Die CT 2K von Flight Design gilt zwar als leistungsfähiges, aber nicht als ausgesprochen komplexes Muster

Für die Experten der BFU ist das Verhalten des 51-jährigen UL-Piloten schwer nachvollziehbar. An den Überresten des ULs lassen sich keine Hinweise auf einen technischen Defekt mehr feststellen. Die CT 2K von Flight Design gilt zwar als leistungsfähiges, aber nicht als ausgesprochen komplexes Muster.
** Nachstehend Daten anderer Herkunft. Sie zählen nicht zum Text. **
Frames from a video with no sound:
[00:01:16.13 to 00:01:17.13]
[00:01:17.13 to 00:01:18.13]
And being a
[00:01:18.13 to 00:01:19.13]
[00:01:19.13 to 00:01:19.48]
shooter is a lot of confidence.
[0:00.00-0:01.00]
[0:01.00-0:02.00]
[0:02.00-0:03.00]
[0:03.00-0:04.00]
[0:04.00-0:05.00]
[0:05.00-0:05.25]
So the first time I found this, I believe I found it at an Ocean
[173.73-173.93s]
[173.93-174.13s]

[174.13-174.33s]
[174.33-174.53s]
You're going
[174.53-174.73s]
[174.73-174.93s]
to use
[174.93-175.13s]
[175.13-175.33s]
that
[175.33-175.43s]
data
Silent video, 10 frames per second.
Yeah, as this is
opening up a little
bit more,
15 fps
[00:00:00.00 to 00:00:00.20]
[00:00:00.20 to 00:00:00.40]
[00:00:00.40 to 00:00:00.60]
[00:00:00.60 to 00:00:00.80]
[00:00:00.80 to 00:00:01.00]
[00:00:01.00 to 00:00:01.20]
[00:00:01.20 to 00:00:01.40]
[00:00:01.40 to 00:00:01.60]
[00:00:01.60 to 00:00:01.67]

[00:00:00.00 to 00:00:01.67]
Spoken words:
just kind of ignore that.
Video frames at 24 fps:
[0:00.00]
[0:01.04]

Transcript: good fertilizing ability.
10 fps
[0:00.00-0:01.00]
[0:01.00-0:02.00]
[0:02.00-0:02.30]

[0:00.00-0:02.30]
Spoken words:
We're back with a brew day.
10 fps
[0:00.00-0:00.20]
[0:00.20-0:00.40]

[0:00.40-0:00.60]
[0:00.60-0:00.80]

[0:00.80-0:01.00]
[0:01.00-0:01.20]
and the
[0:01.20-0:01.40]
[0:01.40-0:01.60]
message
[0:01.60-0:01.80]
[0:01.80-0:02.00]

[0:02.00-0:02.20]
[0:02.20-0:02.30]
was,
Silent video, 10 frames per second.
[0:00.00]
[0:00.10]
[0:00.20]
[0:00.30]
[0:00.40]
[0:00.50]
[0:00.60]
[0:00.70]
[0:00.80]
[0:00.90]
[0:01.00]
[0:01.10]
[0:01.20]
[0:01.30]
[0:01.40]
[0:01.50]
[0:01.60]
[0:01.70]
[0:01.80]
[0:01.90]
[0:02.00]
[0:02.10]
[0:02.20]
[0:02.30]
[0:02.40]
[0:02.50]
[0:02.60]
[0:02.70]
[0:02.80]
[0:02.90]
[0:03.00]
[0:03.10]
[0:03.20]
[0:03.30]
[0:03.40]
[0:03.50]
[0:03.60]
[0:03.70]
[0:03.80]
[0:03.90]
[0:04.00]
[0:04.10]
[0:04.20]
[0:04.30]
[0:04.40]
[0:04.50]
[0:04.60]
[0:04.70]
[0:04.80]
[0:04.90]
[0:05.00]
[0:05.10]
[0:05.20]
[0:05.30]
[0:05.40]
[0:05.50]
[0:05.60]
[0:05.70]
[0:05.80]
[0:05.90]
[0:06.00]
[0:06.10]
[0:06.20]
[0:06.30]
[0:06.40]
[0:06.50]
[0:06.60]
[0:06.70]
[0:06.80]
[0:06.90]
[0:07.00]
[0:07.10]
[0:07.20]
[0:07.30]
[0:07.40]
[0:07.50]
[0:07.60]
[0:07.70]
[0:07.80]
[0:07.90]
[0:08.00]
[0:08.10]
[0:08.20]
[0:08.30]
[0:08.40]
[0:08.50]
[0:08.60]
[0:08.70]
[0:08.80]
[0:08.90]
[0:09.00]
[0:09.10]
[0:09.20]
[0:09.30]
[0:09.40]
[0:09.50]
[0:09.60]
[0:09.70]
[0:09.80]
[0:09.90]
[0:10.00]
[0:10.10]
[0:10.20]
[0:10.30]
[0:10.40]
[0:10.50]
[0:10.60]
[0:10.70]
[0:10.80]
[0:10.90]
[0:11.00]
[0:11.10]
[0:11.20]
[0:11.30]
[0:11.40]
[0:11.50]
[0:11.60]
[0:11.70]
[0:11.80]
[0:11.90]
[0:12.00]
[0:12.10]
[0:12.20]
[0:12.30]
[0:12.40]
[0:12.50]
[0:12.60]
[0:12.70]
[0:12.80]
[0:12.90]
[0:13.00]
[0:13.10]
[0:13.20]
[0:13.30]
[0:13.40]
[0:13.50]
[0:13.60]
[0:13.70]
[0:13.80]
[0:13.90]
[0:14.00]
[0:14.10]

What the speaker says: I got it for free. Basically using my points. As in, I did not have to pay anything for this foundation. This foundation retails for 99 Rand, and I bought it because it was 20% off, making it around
Doch die Unterschiede bei den Rudereingaben und der Wirkung der Quer-, Seiten- und Höhenruder sowie die bessere Performance im Vergleich zur C42 lassen eine ausführliche Einweisung eigentlich als selbstverständlich, zumindest aber als äußerst sinnvoll erscheinen – vor allem bei einem so niedrigen Erfahrungsstand wie im Fall des verunglückten Piloten.

Weshalb er sein ihm noch unvertrautes UL vergleichsweise steil in den Himmel bis zum Strömungsabriss zog und nicht vorher ausleitete (oder nicht mehr ausleiten konnte), bleibt ungeklärt. Auch das Rettungsgerät wurde nicht ausgelöst – möglicherweise hätte es damit eine Überlebenschance gegeben.